Work instructions:
Nothing in the entries may change when you repeat them, and no images may appear.

── Records provided ──

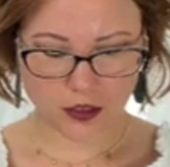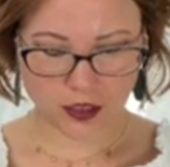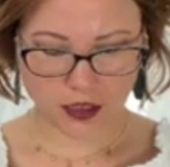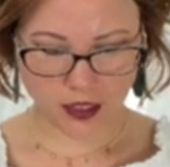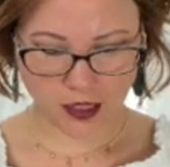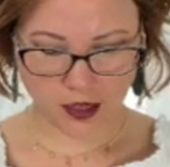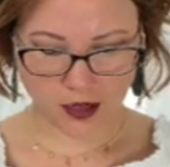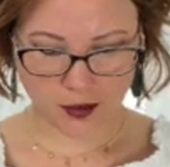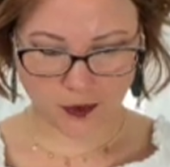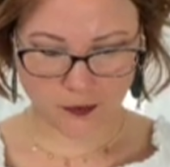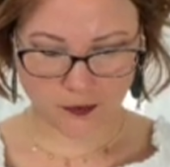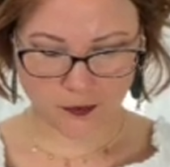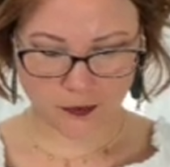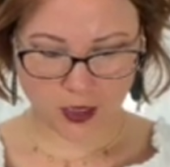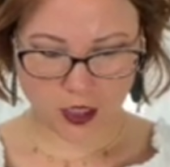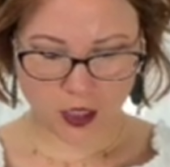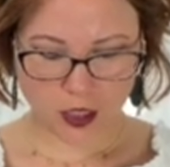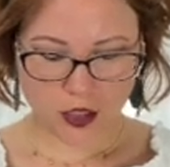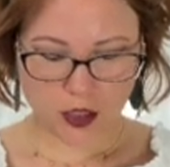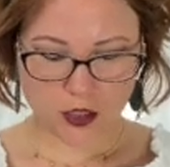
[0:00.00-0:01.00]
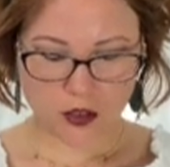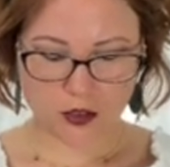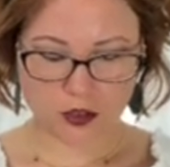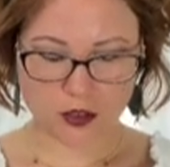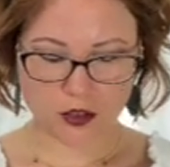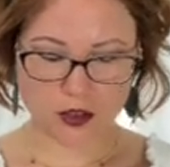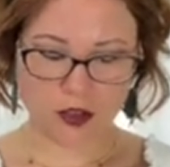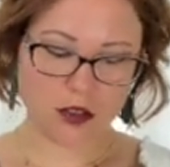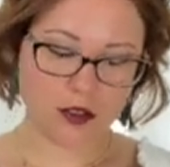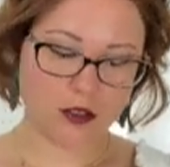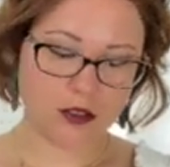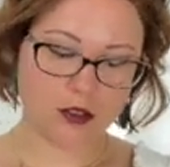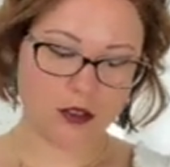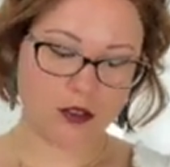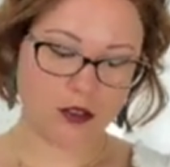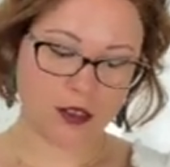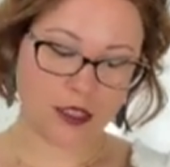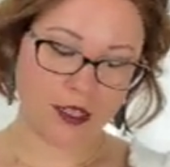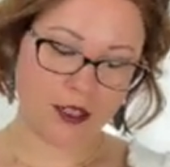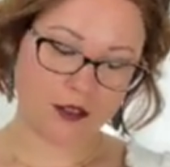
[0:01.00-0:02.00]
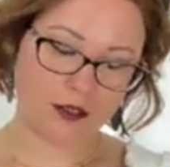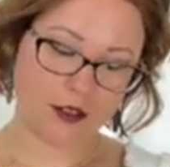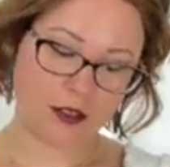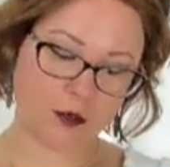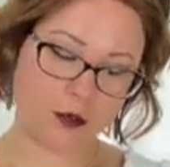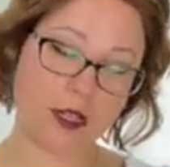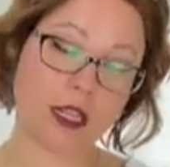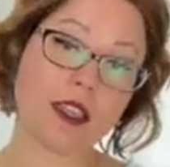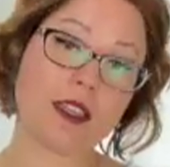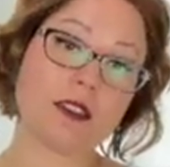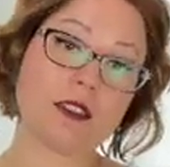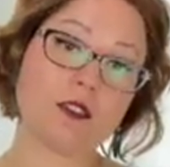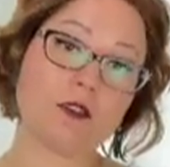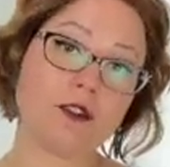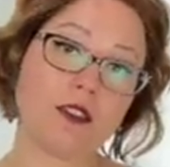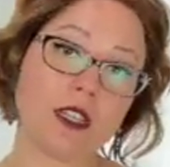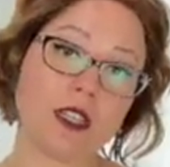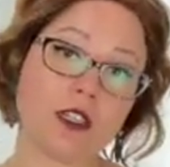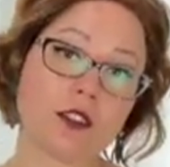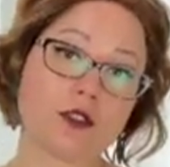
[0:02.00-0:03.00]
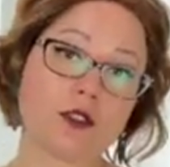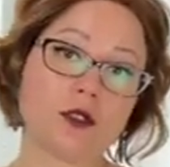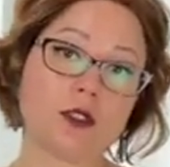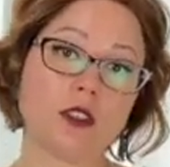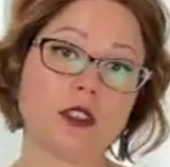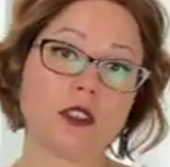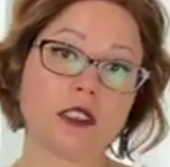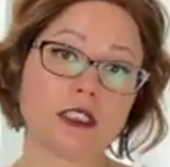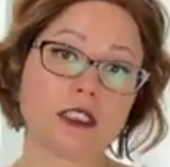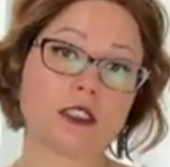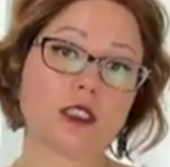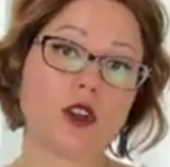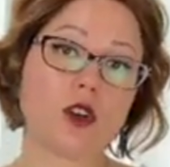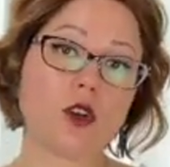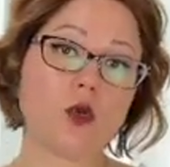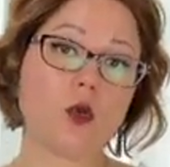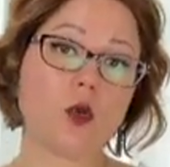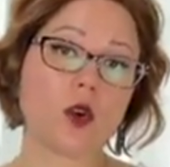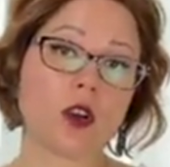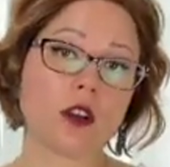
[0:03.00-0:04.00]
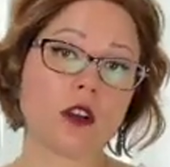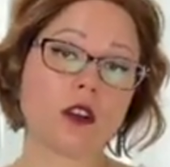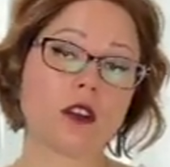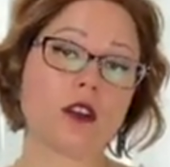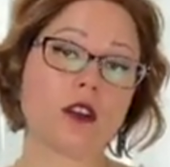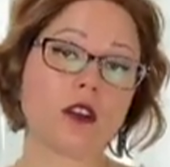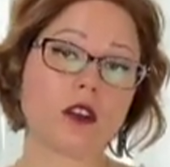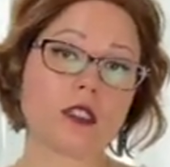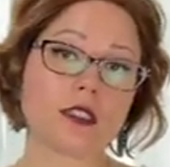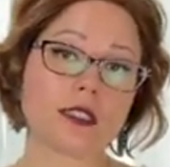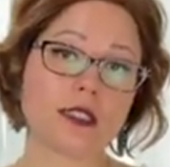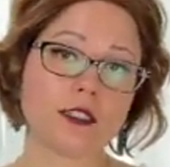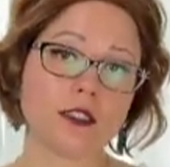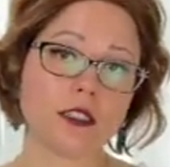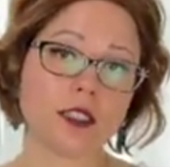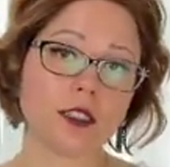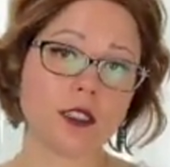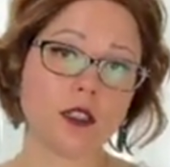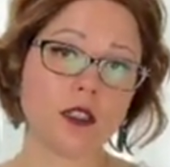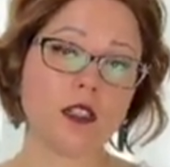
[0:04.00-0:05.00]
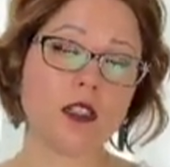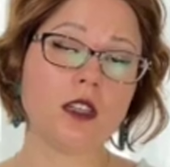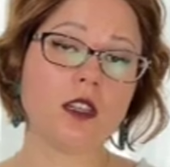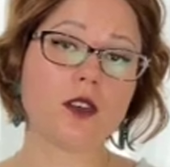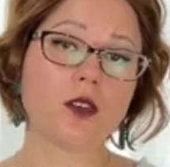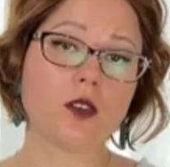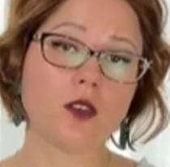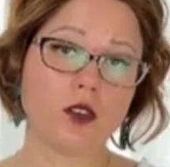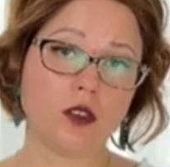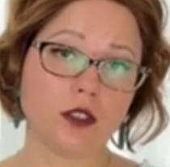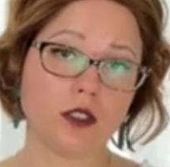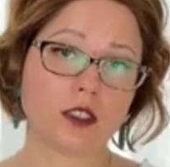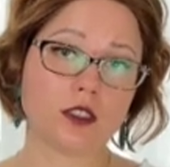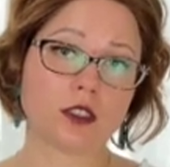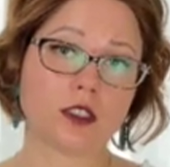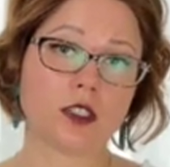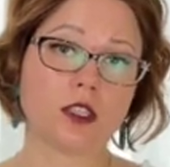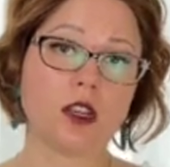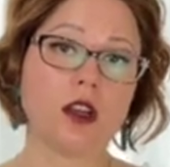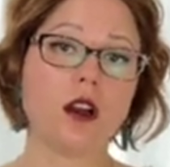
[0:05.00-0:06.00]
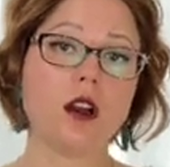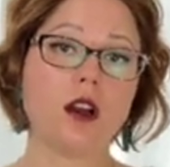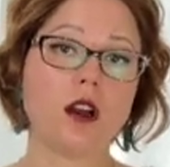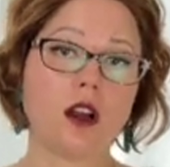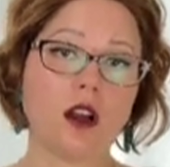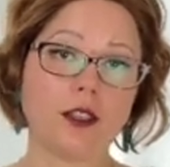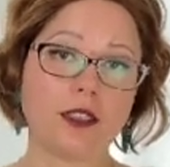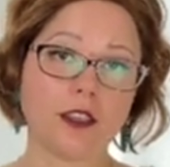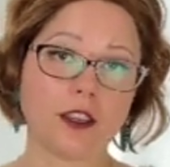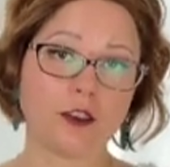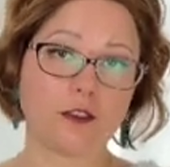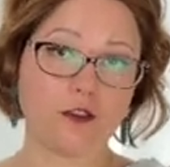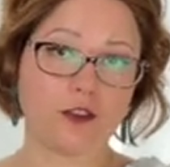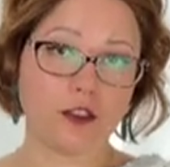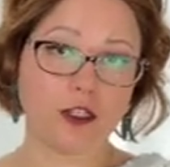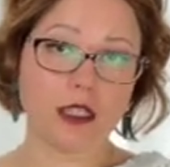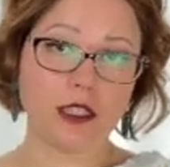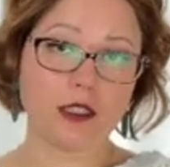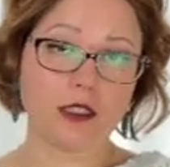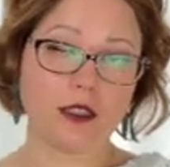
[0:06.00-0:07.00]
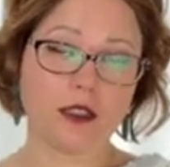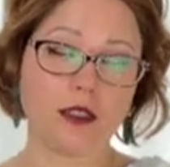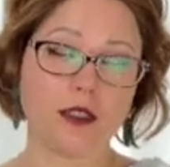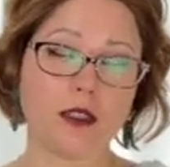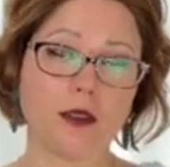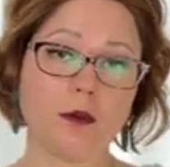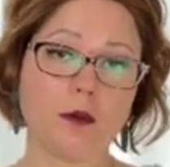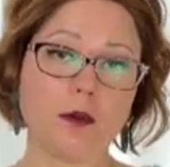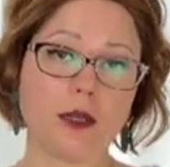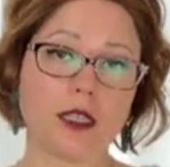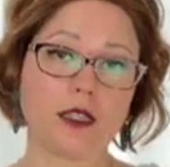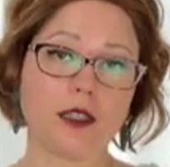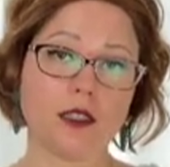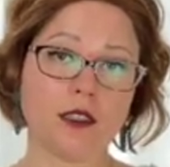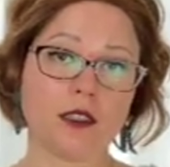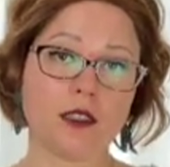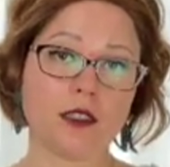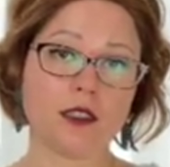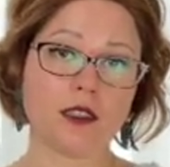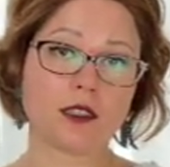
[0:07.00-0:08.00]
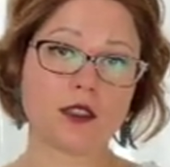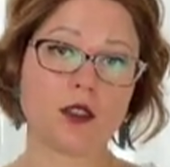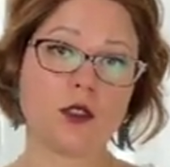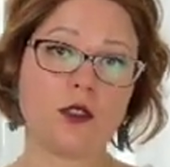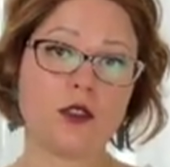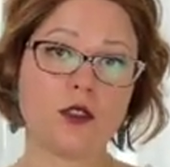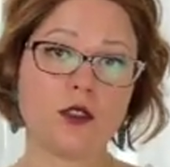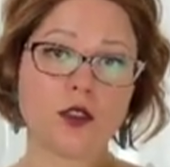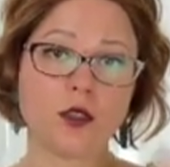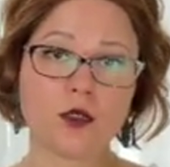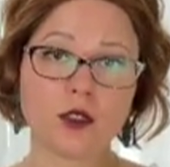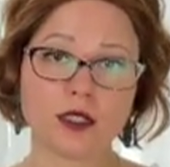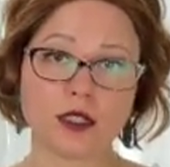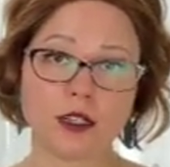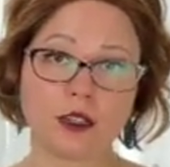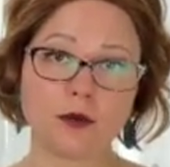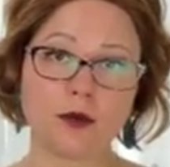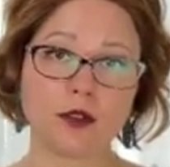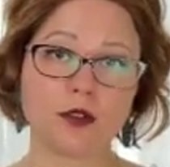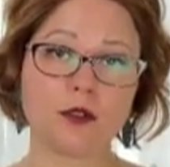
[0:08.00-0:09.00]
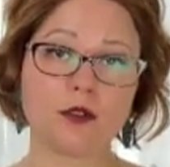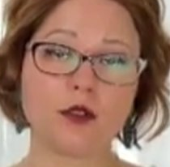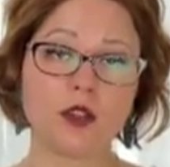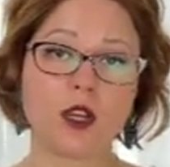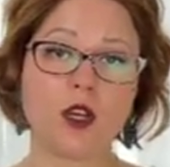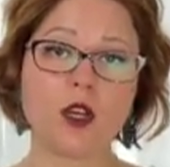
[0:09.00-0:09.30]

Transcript: Um, you can also do that if somebody has a venous or, or arterial ulcer on their foot because those types of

───

The completed task:
[0:00.00-0:01.00]
[0:01.00-0:02.00]
[0:02.00-0:03.00]
[0:03.00-0:04.00]
[0:04.00-0:05.00]
[0:05.00-0:06.00]
[0:06.00-0:07.00]
[0:07.00-0:08.00]
[0:08.00-0:09.00]
[0:09.00-0:09.30]

Transcript: Um, you can also do that if somebody has a venous or, or arterial ulcer on their foot because those types of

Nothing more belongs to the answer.